● **TASK REQUIREMENTS**
Word for word, copy out every line of the records, omitting each picture.

──────── GIVEN RECORDS

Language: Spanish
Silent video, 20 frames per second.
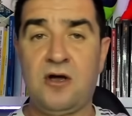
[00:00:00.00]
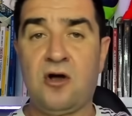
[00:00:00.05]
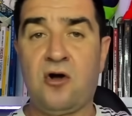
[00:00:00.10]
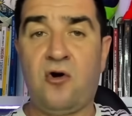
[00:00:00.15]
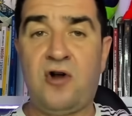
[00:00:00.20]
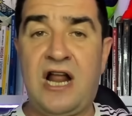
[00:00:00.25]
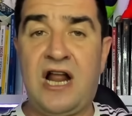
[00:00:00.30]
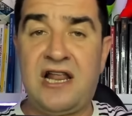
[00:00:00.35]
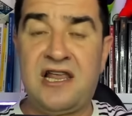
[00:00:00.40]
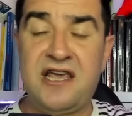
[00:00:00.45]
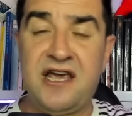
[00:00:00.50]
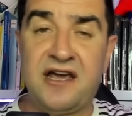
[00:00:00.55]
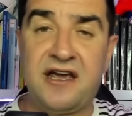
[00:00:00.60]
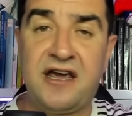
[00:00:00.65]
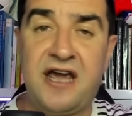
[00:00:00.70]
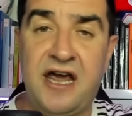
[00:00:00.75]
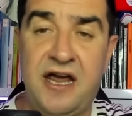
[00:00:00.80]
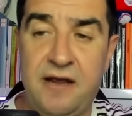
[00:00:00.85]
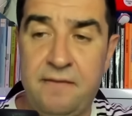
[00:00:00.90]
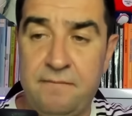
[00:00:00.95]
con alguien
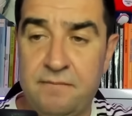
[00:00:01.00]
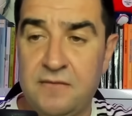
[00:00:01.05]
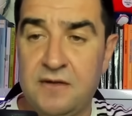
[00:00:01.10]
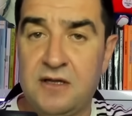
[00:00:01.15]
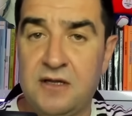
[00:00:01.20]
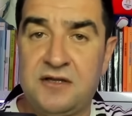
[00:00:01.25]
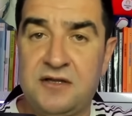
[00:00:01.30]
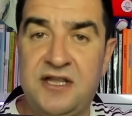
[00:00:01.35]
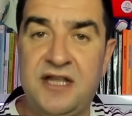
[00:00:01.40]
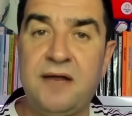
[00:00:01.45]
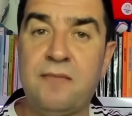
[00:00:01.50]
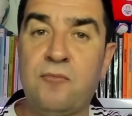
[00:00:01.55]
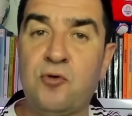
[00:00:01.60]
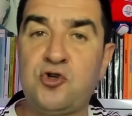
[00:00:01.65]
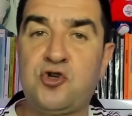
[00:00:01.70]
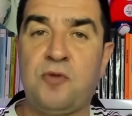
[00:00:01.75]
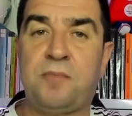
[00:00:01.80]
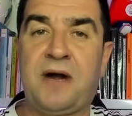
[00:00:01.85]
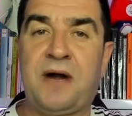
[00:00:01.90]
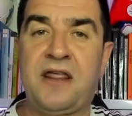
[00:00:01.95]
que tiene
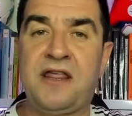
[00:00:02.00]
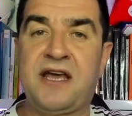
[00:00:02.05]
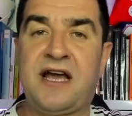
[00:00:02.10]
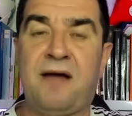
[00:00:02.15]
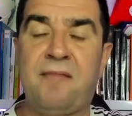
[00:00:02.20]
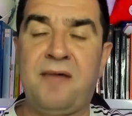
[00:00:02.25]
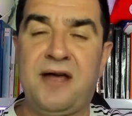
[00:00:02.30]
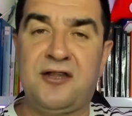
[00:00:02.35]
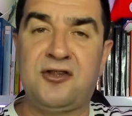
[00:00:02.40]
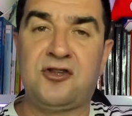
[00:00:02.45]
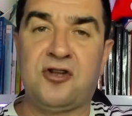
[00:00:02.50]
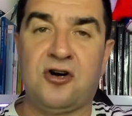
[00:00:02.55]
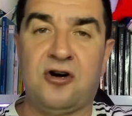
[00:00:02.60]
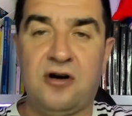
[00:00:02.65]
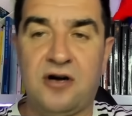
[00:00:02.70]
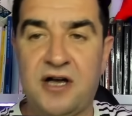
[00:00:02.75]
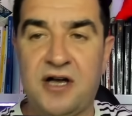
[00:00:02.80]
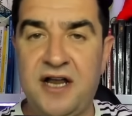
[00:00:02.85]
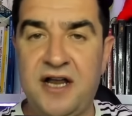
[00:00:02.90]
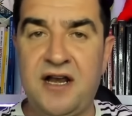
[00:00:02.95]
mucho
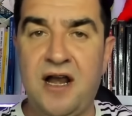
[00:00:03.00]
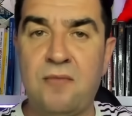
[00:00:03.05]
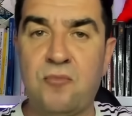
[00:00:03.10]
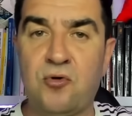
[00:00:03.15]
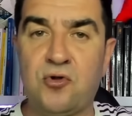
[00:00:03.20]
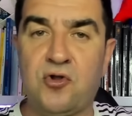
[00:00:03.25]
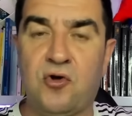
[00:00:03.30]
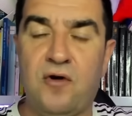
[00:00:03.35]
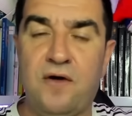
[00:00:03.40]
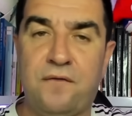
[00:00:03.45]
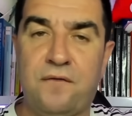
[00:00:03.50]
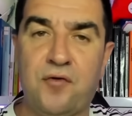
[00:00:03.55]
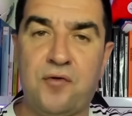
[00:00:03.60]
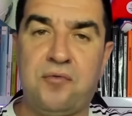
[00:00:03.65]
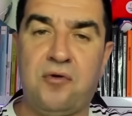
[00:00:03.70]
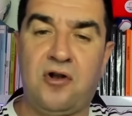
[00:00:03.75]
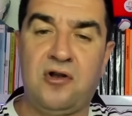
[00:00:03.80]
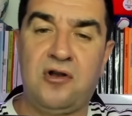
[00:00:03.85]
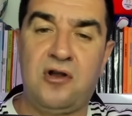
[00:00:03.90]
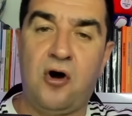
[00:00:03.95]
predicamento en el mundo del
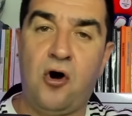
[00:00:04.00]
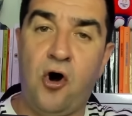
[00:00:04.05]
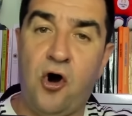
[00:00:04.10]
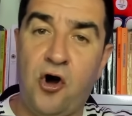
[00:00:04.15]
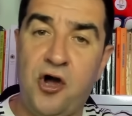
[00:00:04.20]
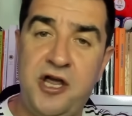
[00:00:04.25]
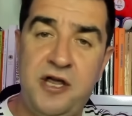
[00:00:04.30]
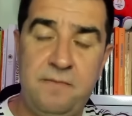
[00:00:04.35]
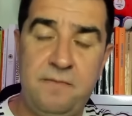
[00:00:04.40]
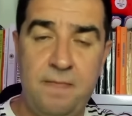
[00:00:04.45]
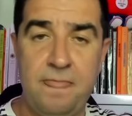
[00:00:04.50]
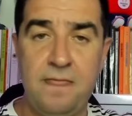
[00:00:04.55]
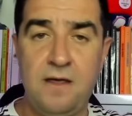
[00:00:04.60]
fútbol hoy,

────────────────

● **THE COMPLETED TASK**
Language: Spanish
Silent video, 20 frames per second.
[00:00:00.00]
[00:00:00.05]
[00:00:00.10]
[00:00:00.15]
[00:00:00.20]
[00:00:00.25]
[00:00:00.30]
[00:00:00.35]
[00:00:00.40]
[00:00:00.45]
[00:00:00.50]
[00:00:00.55]
[00:00:00.60]
[00:00:00.65]
[00:00:00.70]
[00:00:00.75]
[00:00:00.80]
[00:00:00.85]
[00:00:00.90]
[00:00:00.95]
con alguien
[00:00:01.00]
[00:00:01.05]
[00:00:01.10]
[00:00:01.15]
[00:00:01.20]
[00:00:01.25]
[00:00:01.30]
[00:00:01.35]
[00:00:01.40]
[00:00:01.45]
[00:00:01.50]
[00:00:01.55]
[00:00:01.60]
[00:00:01.65]
[00:00:01.70]
[00:00:01.75]
[00:00:01.80]
[00:00:01.85]
[00:00:01.90]
[00:00:01.95]
que tiene
[00:00:02.00]
[00:00:02.05]
[00:00:02.10]
[00:00:02.15]
[00:00:02.20]
[00:00:02.25]
[00:00:02.30]
[00:00:02.35]
[00:00:02.40]
[00:00:02.45]
[00:00:02.50]
[00:00:02.55]
[00:00:02.60]
[00:00:02.65]
[00:00:02.70]
[00:00:02.75]
[00:00:02.80]
[00:00:02.85]
[00:00:02.90]
[00:00:02.95]
mucho
[00:00:03.00]
[00:00:03.05]
[00:00:03.10]
[00:00:03.15]
[00:00:03.20]
[00:00:03.25]
[00:00:03.30]
[00:00:03.35]
[00:00:03.40]
[00:00:03.45]
[00:00:03.50]
[00:00:03.55]
[00:00:03.60]
[00:00:03.65]
[00:00:03.70]
[00:00:03.75]
[00:00:03.80]
[00:00:03.85]
[00:00:03.90]
[00:00:03.95]
predicamento en el mundo del
[00:00:04.00]
[00:00:04.05]
[00:00:04.10]
[00:00:04.15]
[00:00:04.20]
[00:00:04.25]
[00:00:04.30]
[00:00:04.35]
[00:00:04.40]
[00:00:04.45]
[00:00:04.50]
[00:00:04.55]
[00:00:04.60]
fútbol hoy,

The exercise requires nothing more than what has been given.